(Stored data entries)
──────────────────────────────

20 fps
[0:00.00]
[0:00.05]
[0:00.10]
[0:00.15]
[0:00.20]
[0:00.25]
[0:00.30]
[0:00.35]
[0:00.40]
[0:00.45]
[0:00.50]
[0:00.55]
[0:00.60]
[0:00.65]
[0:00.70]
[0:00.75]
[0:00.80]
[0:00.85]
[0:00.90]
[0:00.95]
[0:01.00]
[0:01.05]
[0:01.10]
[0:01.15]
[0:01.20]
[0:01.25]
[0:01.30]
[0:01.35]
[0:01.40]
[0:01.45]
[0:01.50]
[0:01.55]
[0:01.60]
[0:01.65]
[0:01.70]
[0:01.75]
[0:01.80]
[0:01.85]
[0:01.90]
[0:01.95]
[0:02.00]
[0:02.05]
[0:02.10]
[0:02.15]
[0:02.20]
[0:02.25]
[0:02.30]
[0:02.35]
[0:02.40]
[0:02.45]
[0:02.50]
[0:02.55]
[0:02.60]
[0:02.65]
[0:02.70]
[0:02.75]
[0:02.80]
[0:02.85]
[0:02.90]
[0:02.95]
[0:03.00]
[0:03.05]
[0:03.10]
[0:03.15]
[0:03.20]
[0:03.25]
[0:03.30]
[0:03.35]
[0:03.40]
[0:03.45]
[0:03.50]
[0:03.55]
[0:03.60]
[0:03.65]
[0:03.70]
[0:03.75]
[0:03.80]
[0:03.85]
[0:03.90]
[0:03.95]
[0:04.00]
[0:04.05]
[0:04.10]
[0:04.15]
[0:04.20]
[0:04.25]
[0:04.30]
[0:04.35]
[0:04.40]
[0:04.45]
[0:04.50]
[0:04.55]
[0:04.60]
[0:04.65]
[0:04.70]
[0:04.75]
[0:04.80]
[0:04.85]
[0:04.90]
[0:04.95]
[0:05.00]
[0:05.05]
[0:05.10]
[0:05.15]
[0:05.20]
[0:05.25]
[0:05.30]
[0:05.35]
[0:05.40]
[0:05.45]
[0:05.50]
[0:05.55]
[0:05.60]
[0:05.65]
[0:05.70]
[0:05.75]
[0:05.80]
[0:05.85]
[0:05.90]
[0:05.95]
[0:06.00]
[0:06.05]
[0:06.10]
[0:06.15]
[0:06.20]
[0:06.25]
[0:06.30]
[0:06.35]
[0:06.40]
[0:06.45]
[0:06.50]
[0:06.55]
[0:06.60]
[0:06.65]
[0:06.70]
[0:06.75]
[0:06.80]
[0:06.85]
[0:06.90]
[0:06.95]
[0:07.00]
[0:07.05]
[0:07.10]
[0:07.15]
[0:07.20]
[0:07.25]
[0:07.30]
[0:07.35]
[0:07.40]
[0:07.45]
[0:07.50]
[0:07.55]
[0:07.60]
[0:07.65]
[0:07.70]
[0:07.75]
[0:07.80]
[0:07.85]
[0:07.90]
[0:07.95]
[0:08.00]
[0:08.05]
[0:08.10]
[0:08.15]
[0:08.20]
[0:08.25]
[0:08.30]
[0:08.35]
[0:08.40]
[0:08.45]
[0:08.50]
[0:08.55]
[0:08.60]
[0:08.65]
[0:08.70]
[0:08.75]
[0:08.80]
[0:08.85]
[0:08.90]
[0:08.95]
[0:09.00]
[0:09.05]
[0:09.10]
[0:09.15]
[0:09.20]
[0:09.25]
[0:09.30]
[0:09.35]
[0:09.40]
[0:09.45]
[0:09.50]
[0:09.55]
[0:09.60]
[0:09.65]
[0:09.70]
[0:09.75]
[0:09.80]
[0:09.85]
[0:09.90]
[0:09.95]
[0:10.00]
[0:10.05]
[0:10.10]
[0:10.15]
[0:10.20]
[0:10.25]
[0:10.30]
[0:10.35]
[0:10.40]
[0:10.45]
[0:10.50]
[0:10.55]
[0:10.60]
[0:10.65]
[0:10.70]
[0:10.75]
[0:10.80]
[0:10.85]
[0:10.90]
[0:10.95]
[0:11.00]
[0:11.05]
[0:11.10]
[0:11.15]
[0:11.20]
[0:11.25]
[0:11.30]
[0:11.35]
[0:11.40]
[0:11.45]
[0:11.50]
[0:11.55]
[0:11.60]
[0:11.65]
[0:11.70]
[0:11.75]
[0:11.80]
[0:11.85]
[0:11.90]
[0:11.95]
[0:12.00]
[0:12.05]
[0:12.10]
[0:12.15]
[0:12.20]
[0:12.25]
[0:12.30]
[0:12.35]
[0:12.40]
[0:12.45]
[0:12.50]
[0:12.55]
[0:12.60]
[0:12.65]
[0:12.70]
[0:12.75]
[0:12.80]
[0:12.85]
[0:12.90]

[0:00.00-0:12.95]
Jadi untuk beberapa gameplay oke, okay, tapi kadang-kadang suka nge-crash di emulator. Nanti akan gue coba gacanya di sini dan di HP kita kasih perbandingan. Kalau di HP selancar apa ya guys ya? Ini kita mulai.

──────────────────────────────

**TASK:** Exactly as they stand above, write out the entries.

**EXERCISE OUTPUT:**
20 fps
[0:00.00]
[0:00.05]
[0:00.10]
[0:00.15]
[0:00.20]
[0:00.25]
[0:00.30]
[0:00.35]
[0:00.40]
[0:00.45]
[0:00.50]
[0:00.55]
[0:00.60]
[0:00.65]
[0:00.70]
[0:00.75]
[0:00.80]
[0:00.85]
[0:00.90]
[0:00.95]
[0:01.00]
[0:01.05]
[0:01.10]
[0:01.15]
[0:01.20]
[0:01.25]
[0:01.30]
[0:01.35]
[0:01.40]
[0:01.45]
[0:01.50]
[0:01.55]
[0:01.60]
[0:01.65]
[0:01.70]
[0:01.75]
[0:01.80]
[0:01.85]
[0:01.90]
[0:01.95]
[0:02.00]
[0:02.05]
[0:02.10]
[0:02.15]
[0:02.20]
[0:02.25]
[0:02.30]
[0:02.35]
[0:02.40]
[0:02.45]
[0:02.50]
[0:02.55]
[0:02.60]
[0:02.65]
[0:02.70]
[0:02.75]
[0:02.80]
[0:02.85]
[0:02.90]
[0:02.95]
[0:03.00]
[0:03.05]
[0:03.10]
[0:03.15]
[0:03.20]
[0:03.25]
[0:03.30]
[0:03.35]
[0:03.40]
[0:03.45]
[0:03.50]
[0:03.55]
[0:03.60]
[0:03.65]
[0:03.70]
[0:03.75]
[0:03.80]
[0:03.85]
[0:03.90]
[0:03.95]
[0:04.00]
[0:04.05]
[0:04.10]
[0:04.15]
[0:04.20]
[0:04.25]
[0:04.30]
[0:04.35]
[0:04.40]
[0:04.45]
[0:04.50]
[0:04.55]
[0:04.60]
[0:04.65]
[0:04.70]
[0:04.75]
[0:04.80]
[0:04.85]
[0:04.90]
[0:04.95]
[0:05.00]
[0:05.05]
[0:05.10]
[0:05.15]
[0:05.20]
[0:05.25]
[0:05.30]
[0:05.35]
[0:05.40]
[0:05.45]
[0:05.50]
[0:05.55]
[0:05.60]
[0:05.65]
[0:05.70]
[0:05.75]
[0:05.80]
[0:05.85]
[0:05.90]
[0:05.95]
[0:06.00]
[0:06.05]
[0:06.10]
[0:06.15]
[0:06.20]
[0:06.25]
[0:06.30]
[0:06.35]
[0:06.40]
[0:06.45]
[0:06.50]
[0:06.55]
[0:06.60]
[0:06.65]
[0:06.70]
[0:06.75]
[0:06.80]
[0:06.85]
[0:06.90]
[0:06.95]
[0:07.00]
[0:07.05]
[0:07.10]
[0:07.15]
[0:07.20]
[0:07.25]
[0:07.30]
[0:07.35]
[0:07.40]
[0:07.45]
[0:07.50]
[0:07.55]
[0:07.60]
[0:07.65]
[0:07.70]
[0:07.75]
[0:07.80]
[0:07.85]
[0:07.90]
[0:07.95]
[0:08.00]
[0:08.05]
[0:08.10]
[0:08.15]
[0:08.20]
[0:08.25]
[0:08.30]
[0:08.35]
[0:08.40]
[0:08.45]
[0:08.50]
[0:08.55]
[0:08.60]
[0:08.65]
[0:08.70]
[0:08.75]
[0:08.80]
[0:08.85]
[0:08.90]
[0:08.95]
[0:09.00]
[0:09.05]
[0:09.10]
[0:09.15]
[0:09.20]
[0:09.25]
[0:09.30]
[0:09.35]
[0:09.40]
[0:09.45]
[0:09.50]
[0:09.55]
[0:09.60]
[0:09.65]
[0:09.70]
[0:09.75]
[0:09.80]
[0:09.85]
[0:09.90]
[0:09.95]
[0:10.00]
[0:10.05]
[0:10.10]
[0:10.15]
[0:10.20]
[0:10.25]
[0:10.30]
[0:10.35]
[0:10.40]
[0:10.45]
[0:10.50]
[0:10.55]
[0:10.60]
[0:10.65]
[0:10.70]
[0:10.75]
[0:10.80]
[0:10.85]
[0:10.90]
[0:10.95]
[0:11.00]
[0:11.05]
[0:11.10]
[0:11.15]
[0:11.20]
[0:11.25]
[0:11.30]
[0:11.35]
[0:11.40]
[0:11.45]
[0:11.50]
[0:11.55]
[0:11.60]
[0:11.65]
[0:11.70]
[0:11.75]
[0:11.80]
[0:11.85]
[0:11.90]
[0:11.95]
[0:12.00]
[0:12.05]
[0:12.10]
[0:12.15]
[0:12.20]
[0:12.25]
[0:12.30]
[0:12.35]
[0:12.40]
[0:12.45]
[0:12.50]
[0:12.55]
[0:12.60]
[0:12.65]
[0:12.70]
[0:12.75]
[0:12.80]
[0:12.85]
[0:12.90]

[0:00.00-0:12.95]
Jadi untuk beberapa gameplay oke, okay, tapi kadang-kadang suka nge-crash di emulator. Nanti akan gue coba gacanya di sini dan di HP kita kasih perbandingan. Kalau di HP selancar apa ya guys ya? Ini kita mulai.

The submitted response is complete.